The subtext of these scenes is profane, but it must be mentioned: throbbing vampire cocks cause pain, and devil babies. There I said it. The movie skirts around this issue so delicately it comes off humorously pathetic. Consider that they never even mention the word "sex." He just does that dead-eye thing, and she asks if he's ready, and bam! — vampire-on-human sex. But the camera cuts away before anything titillating can be seen. The whole movie rotates around this theme, but the fact that it's never explicitly stated does a disservice to its audience, who, judging by the way the film treats them, must be like 10 years old. I would have preferred the subject not be so taboo so the film could address the central theme of the story, which is this: for Edward to love Bella he will inevitably have to cause her pain, be it from sex or her transformation into a vampire.
Kristen Stewart and Robert Pattinson, the movie’s Bella and
Edward, are given slightly more to do in this film (besides PG-13 sex), and it
helps tell a more cohesive story. Both seem to be better actors than the
dialogue would suggest. Some of their lines are painful, especially when you
consider they’re all variations on the sentence, “I’ll love you forever.” And
they’re always framed in alternating close-ups, which the film uses so much
that I started counting eyelashes (Bella has some sort of eyelash deficiency). There’s
a silver lining in these roles, though: the Twilight
movies have landed these actors bigger jobs — Pattinson in Water For Elephants, and Stewart in Welcome to the Rileys — that have allowed them to showcase their true
talents.
Then there’s Taylor Lautner, who plays werewolf Jacob. There’s no
helping that one. I’ve seen better performances at the high school level. He’s
the weakest link in the series, especially here as he plays the terminal third
wheel skulking and moping around the vampires’ IKEA lair tucked up in the hills
and trees like Frank Lloyd Wright’s Fallingwater. Occasionally he’s a CGI wolf,
which actually helps add some humanism to the forlorn character of Jacob, who
spends much of the movie on vampire fetus guard duty as he stares into space
doing his “troubled teen” look like his life depended on it.

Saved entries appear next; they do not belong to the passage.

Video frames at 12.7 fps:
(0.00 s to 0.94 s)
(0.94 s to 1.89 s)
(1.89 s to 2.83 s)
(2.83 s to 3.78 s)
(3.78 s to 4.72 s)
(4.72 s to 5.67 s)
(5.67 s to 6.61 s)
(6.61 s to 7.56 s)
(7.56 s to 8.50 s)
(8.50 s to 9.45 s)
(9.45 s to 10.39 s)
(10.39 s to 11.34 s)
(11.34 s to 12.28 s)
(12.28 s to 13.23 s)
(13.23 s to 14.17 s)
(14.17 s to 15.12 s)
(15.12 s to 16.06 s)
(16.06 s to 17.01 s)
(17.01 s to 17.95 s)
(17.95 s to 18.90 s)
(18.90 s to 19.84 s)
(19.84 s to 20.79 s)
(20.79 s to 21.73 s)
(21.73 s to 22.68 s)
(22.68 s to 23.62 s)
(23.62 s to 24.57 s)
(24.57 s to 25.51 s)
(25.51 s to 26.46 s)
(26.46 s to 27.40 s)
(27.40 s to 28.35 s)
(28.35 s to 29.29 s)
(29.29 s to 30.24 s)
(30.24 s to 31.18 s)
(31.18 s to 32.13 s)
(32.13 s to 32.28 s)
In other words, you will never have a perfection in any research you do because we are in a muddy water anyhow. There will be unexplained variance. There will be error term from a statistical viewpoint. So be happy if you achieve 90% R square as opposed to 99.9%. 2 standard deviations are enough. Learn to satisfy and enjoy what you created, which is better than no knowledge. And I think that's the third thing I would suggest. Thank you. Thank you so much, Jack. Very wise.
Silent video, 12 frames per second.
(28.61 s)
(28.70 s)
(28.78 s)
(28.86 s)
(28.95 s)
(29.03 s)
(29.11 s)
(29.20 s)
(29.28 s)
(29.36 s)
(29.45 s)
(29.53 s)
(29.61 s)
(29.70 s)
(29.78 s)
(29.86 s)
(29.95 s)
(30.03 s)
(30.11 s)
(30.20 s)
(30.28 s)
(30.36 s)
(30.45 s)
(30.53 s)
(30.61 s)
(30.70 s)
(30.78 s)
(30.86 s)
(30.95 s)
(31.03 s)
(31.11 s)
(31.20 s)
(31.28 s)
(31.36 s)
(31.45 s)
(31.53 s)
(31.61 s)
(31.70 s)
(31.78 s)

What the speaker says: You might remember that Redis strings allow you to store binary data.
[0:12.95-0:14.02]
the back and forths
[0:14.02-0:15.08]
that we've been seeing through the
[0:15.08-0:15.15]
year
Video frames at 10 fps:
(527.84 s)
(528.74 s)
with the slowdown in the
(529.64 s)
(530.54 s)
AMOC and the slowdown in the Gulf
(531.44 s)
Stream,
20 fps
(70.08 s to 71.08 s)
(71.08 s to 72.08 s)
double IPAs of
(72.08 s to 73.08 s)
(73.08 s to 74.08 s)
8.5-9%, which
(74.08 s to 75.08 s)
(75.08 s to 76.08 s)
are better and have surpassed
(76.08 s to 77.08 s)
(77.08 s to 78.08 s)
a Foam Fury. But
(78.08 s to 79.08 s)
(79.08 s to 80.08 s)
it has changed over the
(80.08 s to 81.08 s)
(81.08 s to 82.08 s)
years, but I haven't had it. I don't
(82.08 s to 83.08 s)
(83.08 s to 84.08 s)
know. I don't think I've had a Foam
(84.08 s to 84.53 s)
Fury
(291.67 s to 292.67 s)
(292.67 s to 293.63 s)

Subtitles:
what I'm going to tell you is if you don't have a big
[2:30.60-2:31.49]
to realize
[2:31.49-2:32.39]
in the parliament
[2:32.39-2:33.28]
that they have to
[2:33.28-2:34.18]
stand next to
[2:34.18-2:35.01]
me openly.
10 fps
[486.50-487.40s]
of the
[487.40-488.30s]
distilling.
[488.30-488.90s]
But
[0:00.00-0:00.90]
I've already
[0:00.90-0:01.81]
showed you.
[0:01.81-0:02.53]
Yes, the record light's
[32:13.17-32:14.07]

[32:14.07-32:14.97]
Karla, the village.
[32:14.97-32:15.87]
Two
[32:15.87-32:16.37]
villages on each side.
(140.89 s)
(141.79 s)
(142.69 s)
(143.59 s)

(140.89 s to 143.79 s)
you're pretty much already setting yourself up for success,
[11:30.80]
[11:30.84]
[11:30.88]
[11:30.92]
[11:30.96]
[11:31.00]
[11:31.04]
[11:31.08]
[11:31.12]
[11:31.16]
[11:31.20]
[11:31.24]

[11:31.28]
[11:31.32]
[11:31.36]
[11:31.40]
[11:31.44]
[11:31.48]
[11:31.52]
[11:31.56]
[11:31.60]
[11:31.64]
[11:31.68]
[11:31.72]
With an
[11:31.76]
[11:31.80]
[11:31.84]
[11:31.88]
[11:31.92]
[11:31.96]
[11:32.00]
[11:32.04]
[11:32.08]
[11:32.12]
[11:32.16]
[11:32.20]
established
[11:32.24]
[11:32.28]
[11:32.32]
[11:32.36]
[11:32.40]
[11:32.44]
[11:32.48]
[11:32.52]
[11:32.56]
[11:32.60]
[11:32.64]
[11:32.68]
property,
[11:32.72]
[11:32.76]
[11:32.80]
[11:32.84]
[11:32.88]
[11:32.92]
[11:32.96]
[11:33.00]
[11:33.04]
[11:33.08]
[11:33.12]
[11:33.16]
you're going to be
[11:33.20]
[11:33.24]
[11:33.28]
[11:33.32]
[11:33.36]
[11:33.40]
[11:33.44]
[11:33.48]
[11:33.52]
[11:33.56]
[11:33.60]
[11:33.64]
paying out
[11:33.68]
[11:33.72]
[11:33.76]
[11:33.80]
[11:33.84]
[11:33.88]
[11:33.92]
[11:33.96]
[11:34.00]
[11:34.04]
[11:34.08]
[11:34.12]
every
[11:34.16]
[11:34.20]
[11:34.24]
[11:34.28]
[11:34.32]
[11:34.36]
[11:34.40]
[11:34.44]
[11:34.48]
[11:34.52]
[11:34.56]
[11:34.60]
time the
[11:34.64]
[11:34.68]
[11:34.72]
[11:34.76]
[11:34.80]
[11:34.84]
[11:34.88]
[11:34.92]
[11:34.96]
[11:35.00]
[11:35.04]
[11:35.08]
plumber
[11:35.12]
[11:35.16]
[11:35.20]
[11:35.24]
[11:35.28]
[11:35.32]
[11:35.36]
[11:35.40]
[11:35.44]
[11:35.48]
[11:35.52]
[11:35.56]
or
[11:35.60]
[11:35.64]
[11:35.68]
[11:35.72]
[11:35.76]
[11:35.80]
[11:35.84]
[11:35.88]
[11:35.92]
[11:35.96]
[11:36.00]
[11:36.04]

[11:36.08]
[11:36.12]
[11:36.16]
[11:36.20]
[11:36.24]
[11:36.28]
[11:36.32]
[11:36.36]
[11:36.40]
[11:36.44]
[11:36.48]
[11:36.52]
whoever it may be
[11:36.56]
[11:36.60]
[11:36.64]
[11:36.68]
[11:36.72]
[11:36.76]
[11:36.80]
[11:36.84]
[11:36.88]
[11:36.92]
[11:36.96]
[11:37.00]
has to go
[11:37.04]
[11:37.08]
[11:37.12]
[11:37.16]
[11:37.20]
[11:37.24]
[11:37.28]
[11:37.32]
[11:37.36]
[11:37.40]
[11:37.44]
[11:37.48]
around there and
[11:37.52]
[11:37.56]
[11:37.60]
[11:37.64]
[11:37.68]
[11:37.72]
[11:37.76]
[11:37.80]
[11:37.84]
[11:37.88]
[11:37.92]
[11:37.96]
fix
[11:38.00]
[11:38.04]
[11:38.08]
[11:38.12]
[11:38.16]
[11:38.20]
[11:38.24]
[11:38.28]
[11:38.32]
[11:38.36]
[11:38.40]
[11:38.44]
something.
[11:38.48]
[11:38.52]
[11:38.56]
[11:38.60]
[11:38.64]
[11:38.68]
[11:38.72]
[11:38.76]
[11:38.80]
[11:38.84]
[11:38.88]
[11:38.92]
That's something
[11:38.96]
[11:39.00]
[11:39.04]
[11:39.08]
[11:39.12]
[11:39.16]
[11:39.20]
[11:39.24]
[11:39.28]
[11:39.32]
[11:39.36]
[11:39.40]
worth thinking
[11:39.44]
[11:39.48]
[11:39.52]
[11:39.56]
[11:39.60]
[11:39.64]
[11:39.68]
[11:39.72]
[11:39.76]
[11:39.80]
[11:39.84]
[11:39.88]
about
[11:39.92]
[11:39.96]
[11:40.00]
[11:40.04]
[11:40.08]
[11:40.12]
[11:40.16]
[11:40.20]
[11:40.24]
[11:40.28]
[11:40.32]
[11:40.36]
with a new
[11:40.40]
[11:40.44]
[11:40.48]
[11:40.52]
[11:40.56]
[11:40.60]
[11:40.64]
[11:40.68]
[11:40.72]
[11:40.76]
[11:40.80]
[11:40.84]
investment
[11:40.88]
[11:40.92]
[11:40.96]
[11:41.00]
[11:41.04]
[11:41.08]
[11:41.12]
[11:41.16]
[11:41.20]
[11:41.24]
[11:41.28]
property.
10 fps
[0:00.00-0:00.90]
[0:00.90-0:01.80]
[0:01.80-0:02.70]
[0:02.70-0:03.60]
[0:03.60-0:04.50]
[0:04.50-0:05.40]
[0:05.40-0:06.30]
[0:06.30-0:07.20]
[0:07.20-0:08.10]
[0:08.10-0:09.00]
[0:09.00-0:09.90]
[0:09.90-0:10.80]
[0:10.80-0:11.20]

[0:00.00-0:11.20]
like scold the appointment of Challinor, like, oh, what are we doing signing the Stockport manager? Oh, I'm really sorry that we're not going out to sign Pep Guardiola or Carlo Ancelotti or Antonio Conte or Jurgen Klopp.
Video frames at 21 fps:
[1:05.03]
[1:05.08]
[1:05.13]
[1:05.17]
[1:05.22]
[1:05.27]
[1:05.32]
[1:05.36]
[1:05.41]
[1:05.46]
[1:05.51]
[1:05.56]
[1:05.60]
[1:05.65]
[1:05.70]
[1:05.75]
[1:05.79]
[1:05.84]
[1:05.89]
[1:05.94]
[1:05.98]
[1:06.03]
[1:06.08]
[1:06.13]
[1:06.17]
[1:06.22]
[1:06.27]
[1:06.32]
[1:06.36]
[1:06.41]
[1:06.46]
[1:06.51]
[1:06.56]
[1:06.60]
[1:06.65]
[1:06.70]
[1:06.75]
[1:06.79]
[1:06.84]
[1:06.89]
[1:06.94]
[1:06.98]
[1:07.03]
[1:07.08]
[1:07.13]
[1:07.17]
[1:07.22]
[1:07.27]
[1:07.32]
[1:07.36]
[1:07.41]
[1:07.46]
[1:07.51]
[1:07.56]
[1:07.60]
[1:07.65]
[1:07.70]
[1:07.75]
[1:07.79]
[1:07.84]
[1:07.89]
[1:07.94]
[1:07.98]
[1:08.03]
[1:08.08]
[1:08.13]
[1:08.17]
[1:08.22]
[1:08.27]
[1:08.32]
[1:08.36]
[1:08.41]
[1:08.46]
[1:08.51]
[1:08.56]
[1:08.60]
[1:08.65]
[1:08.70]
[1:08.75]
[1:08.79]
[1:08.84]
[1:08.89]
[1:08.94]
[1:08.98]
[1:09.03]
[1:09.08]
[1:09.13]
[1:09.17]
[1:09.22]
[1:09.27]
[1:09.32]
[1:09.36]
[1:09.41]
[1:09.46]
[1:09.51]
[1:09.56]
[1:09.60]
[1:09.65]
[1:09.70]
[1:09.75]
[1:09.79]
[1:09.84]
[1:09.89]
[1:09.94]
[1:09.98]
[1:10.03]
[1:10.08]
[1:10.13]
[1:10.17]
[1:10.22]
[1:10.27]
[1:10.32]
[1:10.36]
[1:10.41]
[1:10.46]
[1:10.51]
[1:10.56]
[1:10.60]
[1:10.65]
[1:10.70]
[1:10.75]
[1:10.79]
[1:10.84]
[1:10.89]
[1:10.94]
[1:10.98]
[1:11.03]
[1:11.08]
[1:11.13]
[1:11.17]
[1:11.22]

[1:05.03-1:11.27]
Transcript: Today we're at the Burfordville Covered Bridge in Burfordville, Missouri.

Women adore this stuff. I’m not faulting them. Men typically love
action films. No harm there. But what I can’t seem to figure out is why women
refuse to view Twilight as the trashy
soap opera it is. No, they say, it’s high art of the most profound order. Men
can willfully acknowledge that Rambo 4
was ridiculously over-the-top and horrible in all the ways a movie can be. But
they loved it, so there. They don’t need validation. Can a Twilight fan, man or woman, do that? My guess is no, but remember I
didn’t read the books.
The movie’s violence is also noteworthy. It’s fairly gruesome. At
one point Bella has an O-negative Slurpee that coats her teeth and drips down
her chin, a ringing endorsement for vampirism. When Bella goes into labor, I
half expected that little infant to explode out of her belly Alien-style. Instead a bouncy vampire
baby comes out drenched in gore and chunks of meat. Yikes! I'm just glad she didn't have twins — they would have murdered each other in utero.
Should you see Breaking
Dawn? You should know the answer already at this point and blood smoothies
and vampire babies are unlikely to sway you.